Labeling strategy: Use consistent labels like environment, service, instance for better filtering.
Prevent alert fatigue: Too many alerts = no alerts. Focus on actionable warnings.
Dashboard per service: Create dedicated dashboards for each application with relevant metrics.
Backup your configuration: Prometheus data is replaceable, but your dashboards and alerts aren't.
Conclusion
A good monitoring stack is not optional for production workloads. With Prometheus and Grafana, you can build a professional system in an afternoon that warns you about problems and provides insights into your infrastructure.
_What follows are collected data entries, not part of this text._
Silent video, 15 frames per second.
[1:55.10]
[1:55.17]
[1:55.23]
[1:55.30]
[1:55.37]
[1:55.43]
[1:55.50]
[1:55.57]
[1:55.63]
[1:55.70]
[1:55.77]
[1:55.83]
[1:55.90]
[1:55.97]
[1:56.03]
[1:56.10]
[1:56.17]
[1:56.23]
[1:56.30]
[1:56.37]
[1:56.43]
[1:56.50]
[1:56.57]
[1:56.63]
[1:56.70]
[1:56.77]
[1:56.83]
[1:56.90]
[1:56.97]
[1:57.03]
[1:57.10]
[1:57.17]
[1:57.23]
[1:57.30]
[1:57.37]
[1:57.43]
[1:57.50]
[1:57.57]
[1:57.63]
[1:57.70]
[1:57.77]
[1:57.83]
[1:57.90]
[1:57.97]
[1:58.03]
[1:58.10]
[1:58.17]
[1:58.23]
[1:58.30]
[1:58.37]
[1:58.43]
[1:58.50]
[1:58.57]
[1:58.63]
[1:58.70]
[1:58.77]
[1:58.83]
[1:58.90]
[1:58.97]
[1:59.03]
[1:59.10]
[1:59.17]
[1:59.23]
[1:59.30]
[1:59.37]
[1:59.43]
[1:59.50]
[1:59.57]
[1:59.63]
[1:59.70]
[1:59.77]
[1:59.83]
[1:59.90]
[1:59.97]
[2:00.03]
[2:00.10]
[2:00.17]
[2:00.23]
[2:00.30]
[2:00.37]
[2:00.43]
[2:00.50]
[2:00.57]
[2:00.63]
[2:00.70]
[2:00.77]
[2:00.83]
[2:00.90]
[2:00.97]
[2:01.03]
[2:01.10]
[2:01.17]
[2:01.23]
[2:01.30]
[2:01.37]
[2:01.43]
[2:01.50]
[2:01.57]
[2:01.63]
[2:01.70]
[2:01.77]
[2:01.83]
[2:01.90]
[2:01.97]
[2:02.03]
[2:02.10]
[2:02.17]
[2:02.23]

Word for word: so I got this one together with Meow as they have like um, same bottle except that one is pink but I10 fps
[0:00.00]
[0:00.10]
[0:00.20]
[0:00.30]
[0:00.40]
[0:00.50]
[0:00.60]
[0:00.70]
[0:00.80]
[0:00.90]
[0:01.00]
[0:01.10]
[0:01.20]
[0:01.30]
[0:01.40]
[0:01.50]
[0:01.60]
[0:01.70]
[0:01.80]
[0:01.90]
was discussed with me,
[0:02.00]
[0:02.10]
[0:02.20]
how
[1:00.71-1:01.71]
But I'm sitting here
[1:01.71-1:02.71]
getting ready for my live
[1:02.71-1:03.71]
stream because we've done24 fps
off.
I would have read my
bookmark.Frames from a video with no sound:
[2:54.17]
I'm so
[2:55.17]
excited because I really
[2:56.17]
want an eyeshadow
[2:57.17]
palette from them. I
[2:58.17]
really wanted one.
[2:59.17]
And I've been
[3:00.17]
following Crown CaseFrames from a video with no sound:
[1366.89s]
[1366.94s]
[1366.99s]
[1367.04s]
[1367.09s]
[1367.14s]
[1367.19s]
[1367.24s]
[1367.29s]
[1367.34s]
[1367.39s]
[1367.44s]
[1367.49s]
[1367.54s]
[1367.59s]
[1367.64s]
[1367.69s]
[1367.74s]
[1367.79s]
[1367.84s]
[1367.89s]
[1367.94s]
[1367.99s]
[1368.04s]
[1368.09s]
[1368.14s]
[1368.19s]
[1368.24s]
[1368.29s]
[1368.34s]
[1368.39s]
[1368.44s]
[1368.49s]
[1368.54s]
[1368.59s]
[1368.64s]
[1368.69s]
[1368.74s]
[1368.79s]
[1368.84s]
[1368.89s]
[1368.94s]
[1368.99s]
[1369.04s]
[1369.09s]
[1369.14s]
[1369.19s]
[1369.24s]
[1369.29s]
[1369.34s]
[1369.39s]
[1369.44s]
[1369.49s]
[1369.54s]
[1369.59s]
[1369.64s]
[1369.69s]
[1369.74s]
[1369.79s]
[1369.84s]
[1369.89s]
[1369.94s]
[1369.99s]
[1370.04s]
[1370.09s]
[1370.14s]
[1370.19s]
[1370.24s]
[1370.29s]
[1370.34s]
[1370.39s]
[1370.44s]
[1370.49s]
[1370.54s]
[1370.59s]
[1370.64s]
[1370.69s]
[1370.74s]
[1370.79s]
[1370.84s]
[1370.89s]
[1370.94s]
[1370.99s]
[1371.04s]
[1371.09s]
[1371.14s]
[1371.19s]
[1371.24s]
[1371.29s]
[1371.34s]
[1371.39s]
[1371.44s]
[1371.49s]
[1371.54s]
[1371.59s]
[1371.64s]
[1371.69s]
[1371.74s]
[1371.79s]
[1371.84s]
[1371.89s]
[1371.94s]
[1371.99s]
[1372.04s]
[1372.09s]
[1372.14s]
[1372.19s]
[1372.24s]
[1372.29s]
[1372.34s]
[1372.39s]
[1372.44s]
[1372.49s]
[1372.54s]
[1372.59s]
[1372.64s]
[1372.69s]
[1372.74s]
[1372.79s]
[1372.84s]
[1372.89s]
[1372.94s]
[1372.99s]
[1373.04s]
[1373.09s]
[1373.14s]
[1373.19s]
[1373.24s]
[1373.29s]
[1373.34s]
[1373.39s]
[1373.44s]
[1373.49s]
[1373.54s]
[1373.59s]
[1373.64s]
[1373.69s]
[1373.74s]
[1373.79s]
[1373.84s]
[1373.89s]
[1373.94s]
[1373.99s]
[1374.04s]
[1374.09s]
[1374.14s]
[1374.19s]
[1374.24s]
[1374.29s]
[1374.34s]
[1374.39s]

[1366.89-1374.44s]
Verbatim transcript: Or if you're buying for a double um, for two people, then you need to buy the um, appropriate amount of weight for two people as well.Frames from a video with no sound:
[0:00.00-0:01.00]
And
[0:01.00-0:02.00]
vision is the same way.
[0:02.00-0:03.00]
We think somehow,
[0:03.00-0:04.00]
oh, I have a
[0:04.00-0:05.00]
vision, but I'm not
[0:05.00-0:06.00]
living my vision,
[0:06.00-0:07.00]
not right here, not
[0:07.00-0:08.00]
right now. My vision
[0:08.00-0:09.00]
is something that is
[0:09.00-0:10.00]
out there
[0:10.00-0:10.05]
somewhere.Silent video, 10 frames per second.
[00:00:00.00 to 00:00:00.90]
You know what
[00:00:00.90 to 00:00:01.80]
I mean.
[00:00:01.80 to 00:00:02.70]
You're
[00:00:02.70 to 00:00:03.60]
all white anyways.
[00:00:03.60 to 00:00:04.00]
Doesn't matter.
Start simple, add metrics incrementally, and refine your alerts based on experience.
Nederlandse samenvatting: Dit artikel legt uit hoe je een complete DevOps monitoring stack bouwt met Prometheus, Grafana en Alertmanager. Het behandelt Docker Compose setup, alert configuratie en best practices voor production observability.